Farha Akhtar

Farha Akhtar is a former CBC Radio Producer with the award-winning show The Current in Toronto, Canada.

Over the years she has worked as a freelance contributor for a variety of other CBC programs and has worked in Calgary, Singapore, Toronto and New York.

Currently, Farha is a Podcast Producer for What About Water with Jay Famiglietti. The podcast connects water science with the stories that bring about solutions, adaptations and actions for the world’s water realities. Her Uproot Fellowship will focus on the ways large-scale dams impact Indigenous Communities in Canada and the Americas.

Published podcast: Submerged: Indigenous Communities and Mega-Hydro Projects


Mark Armao

Mark is a Diné (Navajo) journalist who hails from the high desert in northern Arizona.

Now based in California, his recent work includes covering environmental issues facing Indigenous communities for Grist. In his free time, he practices sustainable fishing in that he never catches anything.

As an environmental justice fellow for Uproot, Mark will explore the impacts of oil and gas extraction near Native communities (but that’s all he’s willing to give away for now).

Published article: The long tail of toxic emissions on the Navajo Nation


Eleanore Catolico

Eleanore Catolico (she/her/hers) is the environment and energy fellow for Planet Detroit and the Energy News Network.

Eleanore covers how environmental policies impact communities of color as well as local environmental justice movements. She previously covered Detroit schools for Chalkbeat Detroit and served as the civic reporter for WDET 101.9 FM, Detroit’s NPR station. Her project will focus on the asthma crisis in Detroit.

She has also won reporting grants from The Pulitzer Center and The William and Flora Hewlett Foundation to cover education issues. Follow her on Twitter: @e_catolico.

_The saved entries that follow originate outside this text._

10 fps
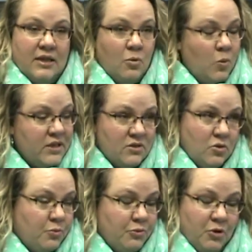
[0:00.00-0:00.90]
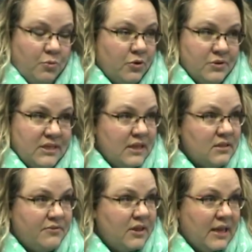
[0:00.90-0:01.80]
there was no real
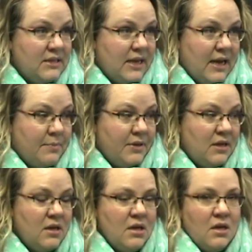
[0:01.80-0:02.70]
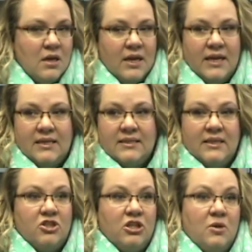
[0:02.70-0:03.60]
process for that to happen. It
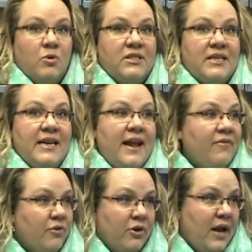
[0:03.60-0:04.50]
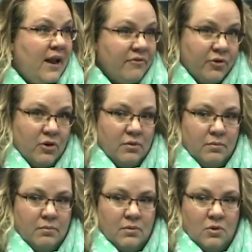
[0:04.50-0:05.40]
essentially was never, ever
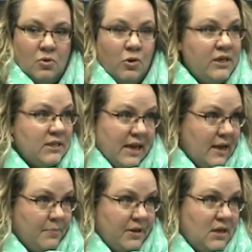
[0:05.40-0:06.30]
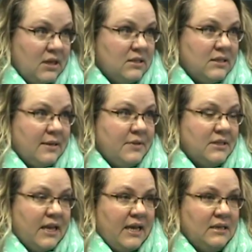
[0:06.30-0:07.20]
going to happen in
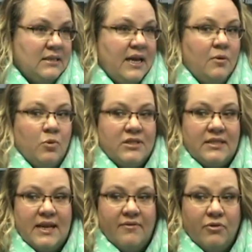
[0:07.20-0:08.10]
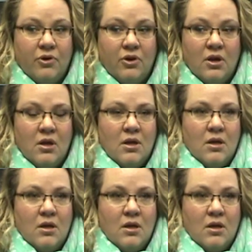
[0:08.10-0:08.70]
Simon's case, and was never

Published article: As agencies seek more environmental justice data, longtime residents are skeptical


Cameron Oglesby

Cameron Oglesby is an environmental justice advocate, ecologist, artist, and multi-media storyteller who is passionate about the integration of community-driven, place-based perspectives in conservation, environmental policy solutions, and corporate decision-making.

She is a 2022 Public Voices Fellow on the Climate Crisis, a 2021 McKinsey Achievement Award recipient, a Memorial Foundation Social Justice Fellow, and a Doris Duke Conservation Scholar alumna who has written for Grist, Southerly, Scalawag, Environmental Health News, The Wilderness Society, and the 9th Street Journal/INDY Week. Cameron is currently a graduate student at Duke University’s Sanford School of Public Policy, and serves as Associate Editor at Earth in Color and Project Coordinator/Creative Lead for The Environmental Justice Oral History Project.

Cameron will be working with the Environmental Justice Community Action Network (EJCAN) and Sampson County residents to report on the under-covered impacts of the Sampson County landfill – one of the largest solid waste dumps in North Carolina – coming up on its 50th anniversary.

Published article: Waste, Race, and Place


Shantal Riley

Shantal Riley is a freelance health and science writer.

Her reporting has been featured by Washington Post Magazine, Frontline PBS, NOVA PBS, Vice, Gothamist / WNYC and Chemical and Engineering News.

During her fellowship, she’ll report a story about mining waste that threatens fish in Lake Superior. The fish are a staple food in the diets of local Ojibwe tribes.

Published article: The Toxic Sands Threatening Fish in Lake Superior


Nahima Shaffer

Nahima Shaffer is a video journalist located in California.

As a second-year master’s student at UC Berkeley’s Graduate School of Journalism, her recent work has focused on the intersections of public health and human interest.

Through the fellowship, Nahima will be completing a short experimental film on the environmental impacts of noise pollution in the Yucatán Peninsula of Mexico.